Book Synopsis Fallen Nature, Fallen Selves by : Michael Moriarty
Download or read book Fallen Nature, Fallen Selves written by Michael Moriarty and published by . This book was released on 2006 with total page 430 pages. Available in PDF, EPUB and Kindle. Book excerpt: This is an investigation of psychological and ethical thought in 17th century France, emphasising both continuities and discontinuities with ancient and medieval thought. It looks at the subtlety and complexity of psychological analysis that characterises the period and examines the effect of religious doctrines.
Book Synopsis Historical Dictionary of France by : Gino Raymond
Download or read book Historical Dictionary of France written by Gino Raymond and published by Scarecrow Press. This book was released on 2008-10-23 with total page 529 pages. Available in PDF, EPUB and Kindle. Book excerpt: From the construction of Notre Dame and the Eiffel Tower to the Fall of the Bastille and the Declaration of the Rights of Man and the Citizen to NapolZon Bonaparte's defeat at Waterloo to Albert Camus' L'Etranger and the existentialism of Jean-Paul Sartre, France has been a part of some of the greatest and most memorable events in human history. Author Gino Raymond relates the history of these events in the second edition of the Historical Dictionary of France. Through a chronology, an introductory essay, a bibliography, and hundreds of cross-referenced dictionary entries on kings, politicians, authors, architects, composers, artists, and philosophers, a thorough history of France is presented.

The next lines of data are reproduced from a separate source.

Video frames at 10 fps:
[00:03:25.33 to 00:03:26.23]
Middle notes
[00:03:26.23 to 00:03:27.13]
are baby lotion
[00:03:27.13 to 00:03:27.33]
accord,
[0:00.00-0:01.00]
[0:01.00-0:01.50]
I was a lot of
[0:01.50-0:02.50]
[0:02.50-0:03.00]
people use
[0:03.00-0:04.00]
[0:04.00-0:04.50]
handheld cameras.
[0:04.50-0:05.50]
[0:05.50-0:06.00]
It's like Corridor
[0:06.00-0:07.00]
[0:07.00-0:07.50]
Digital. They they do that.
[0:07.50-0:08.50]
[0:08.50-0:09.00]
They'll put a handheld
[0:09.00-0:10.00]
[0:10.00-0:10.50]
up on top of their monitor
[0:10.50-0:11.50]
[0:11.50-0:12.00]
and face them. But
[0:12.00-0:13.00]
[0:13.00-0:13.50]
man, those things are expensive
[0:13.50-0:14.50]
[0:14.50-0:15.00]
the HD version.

Book Synopsis Orientalism in French Classical Drama by : Michèle Longino
Download or read book Orientalism in French Classical Drama written by Michèle Longino and published by Cambridge University Press. This book was released on 2006-03-16 with total page 296 pages. Available in PDF, EPUB and Kindle. Book excerpt: Michèle Longino examines the ways in which Mediterranean exoticism inflects the themes represented in French classical drama. Longino explores plays by Corneille, Molière and Racine; Le Cid, Médée, and Le bourgeois gentilhomme among others. She offers a consideration of the role the staging of the near Orient played in shaping a sense of French colonial identity. Drawing on histories, travel journals, memoirs and correspondence, and bringing together literary and historical concerns, Longino considers these dramatisations in the context of French-Ottoman relations at the time of their production.